RAW DATA =
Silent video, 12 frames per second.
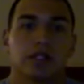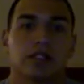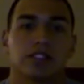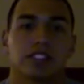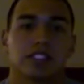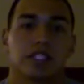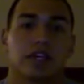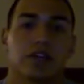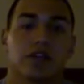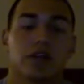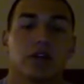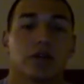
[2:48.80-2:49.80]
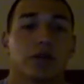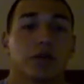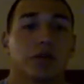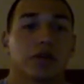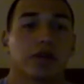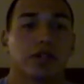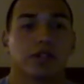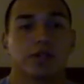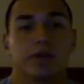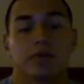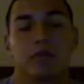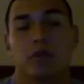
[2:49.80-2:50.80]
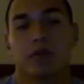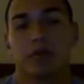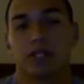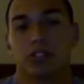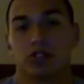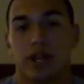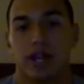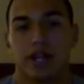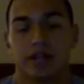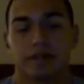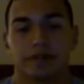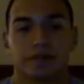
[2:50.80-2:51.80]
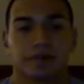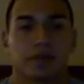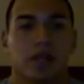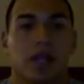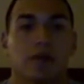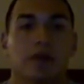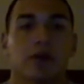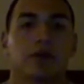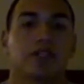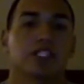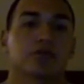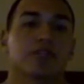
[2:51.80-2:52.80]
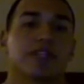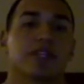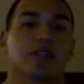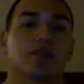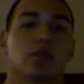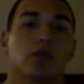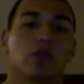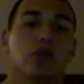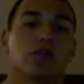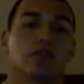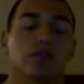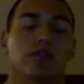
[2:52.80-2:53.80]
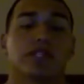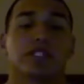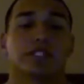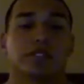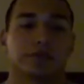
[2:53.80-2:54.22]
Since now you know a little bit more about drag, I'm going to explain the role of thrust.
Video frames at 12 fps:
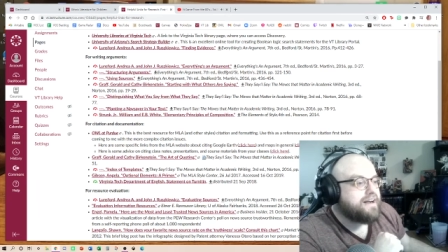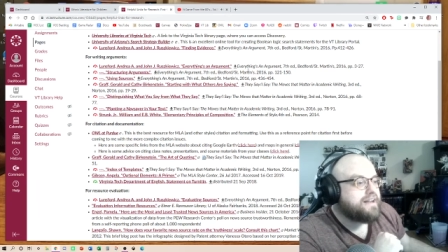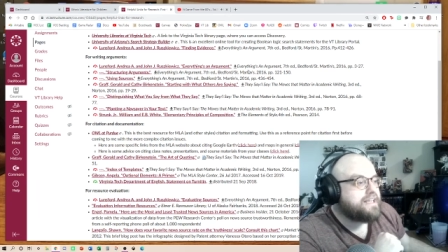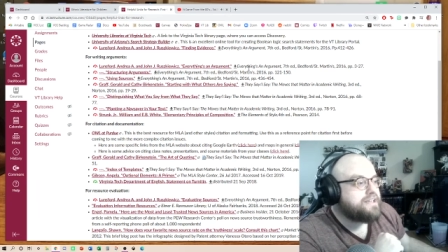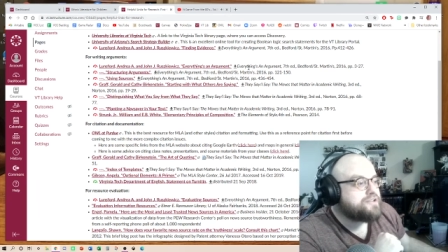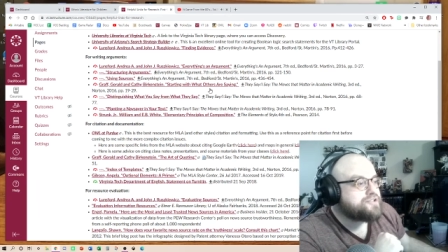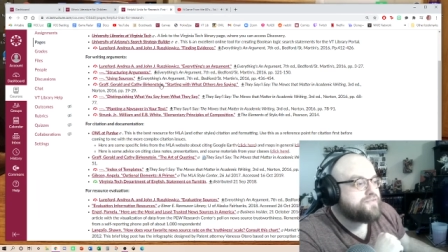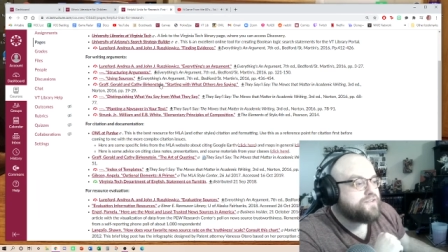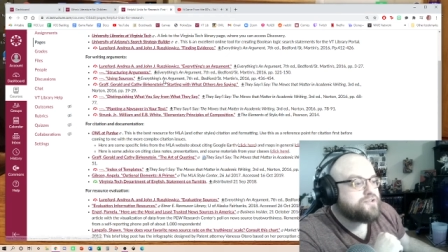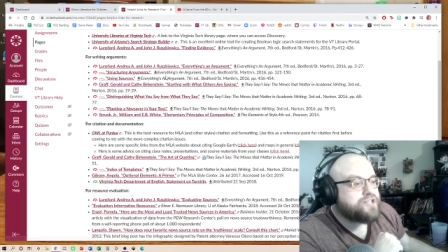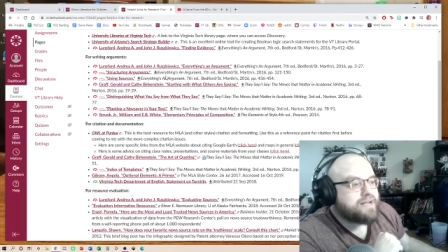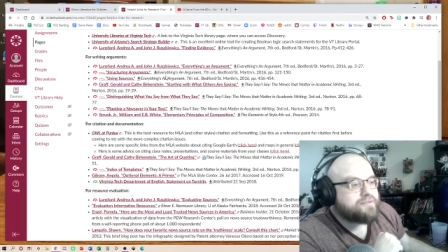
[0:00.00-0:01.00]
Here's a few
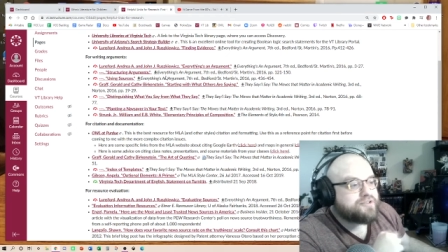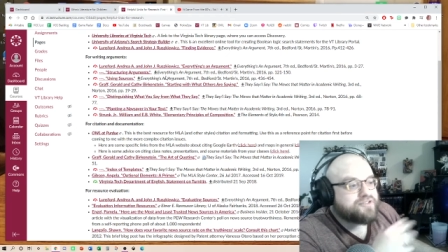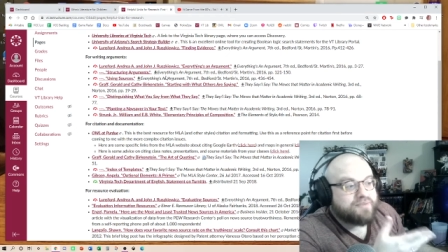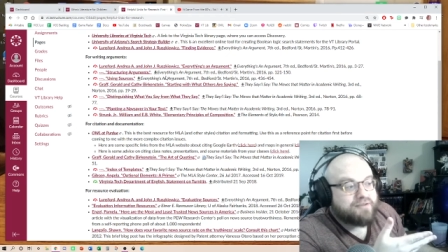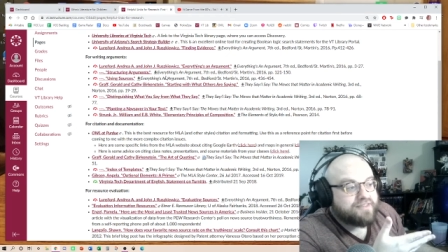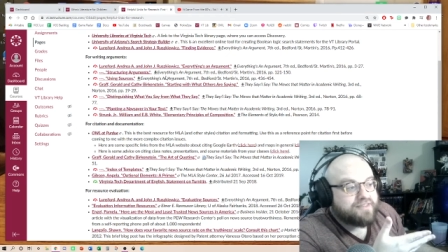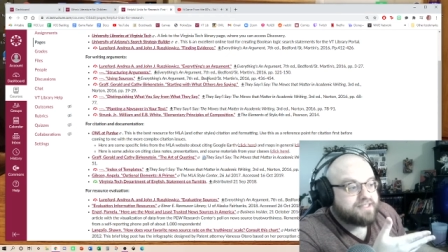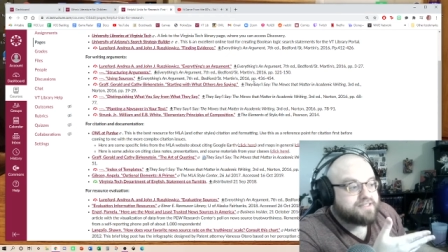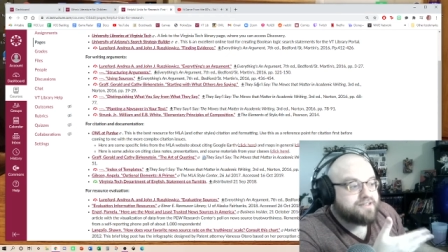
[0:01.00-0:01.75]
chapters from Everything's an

PROBLEM TO WORK ON =
In the entries above, find every line with the word "frames" and list it.

RESPONSE TO THIS EXERCISE =
Silent video, 12 frames per second.
Video frames at 12 fps:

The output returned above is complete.